◆ Work to be completed ◆
Set down the entries again word for word, without any of the images.

Stored data:
──────────

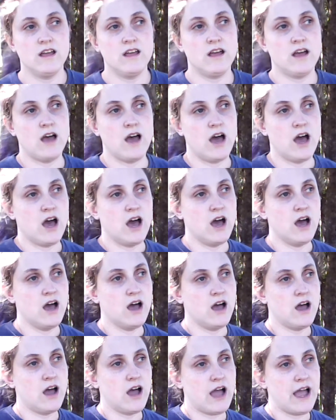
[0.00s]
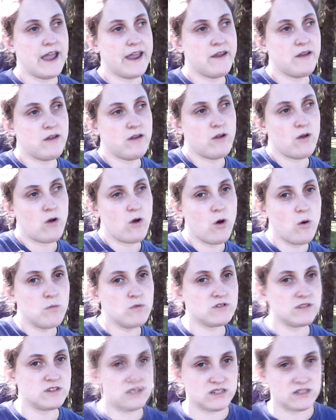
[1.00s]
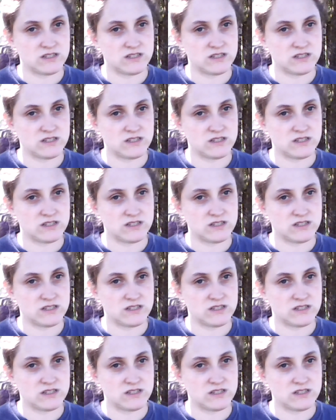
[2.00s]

uh, I almost,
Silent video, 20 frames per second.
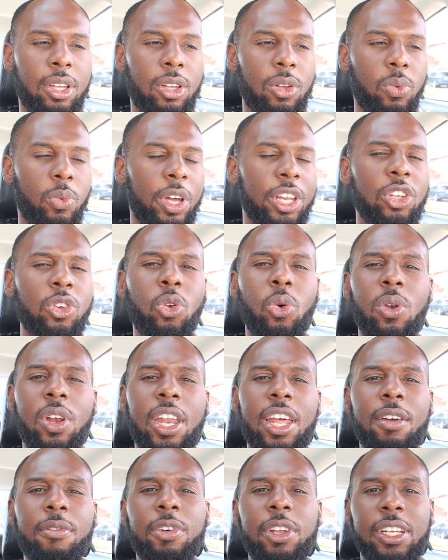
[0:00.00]
When you don't
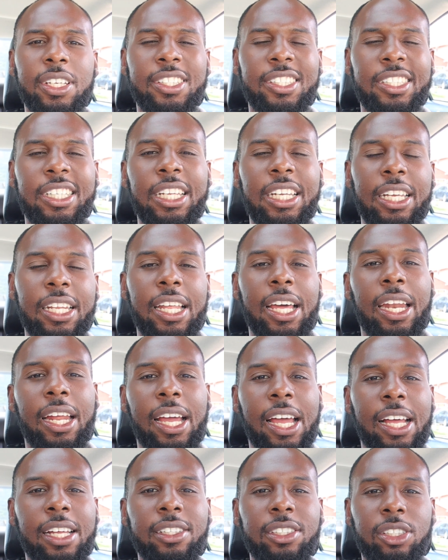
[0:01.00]
live in a city that
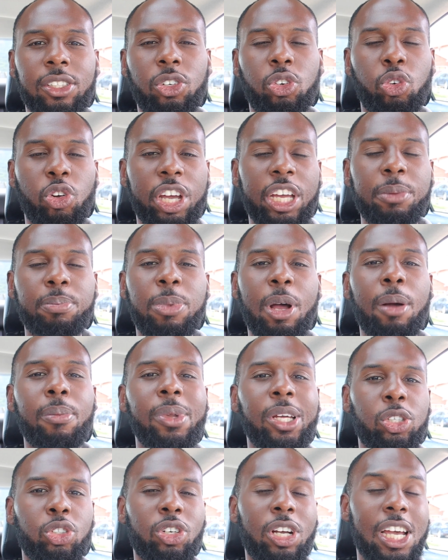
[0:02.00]
has great
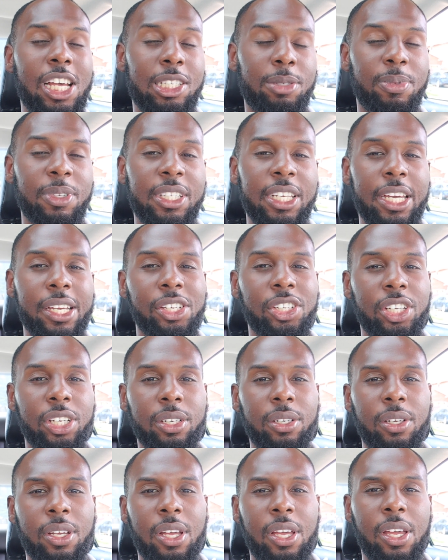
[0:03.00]
public
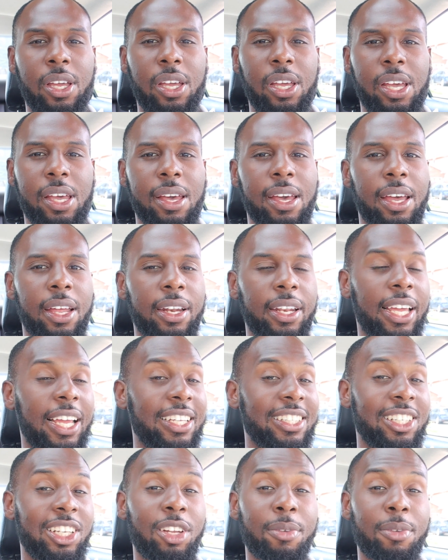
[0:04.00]
transportation and there's an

──────────

◆ Your response ◆
[0.00s]
[1.00s]
[2.00s]

uh, I almost,
Silent video, 20 frames per second.
[0:00.00]
When you don't
[0:01.00]
live in a city that
[0:02.00]
has great
[0:03.00]
public
[0:04.00]
transportation and there's an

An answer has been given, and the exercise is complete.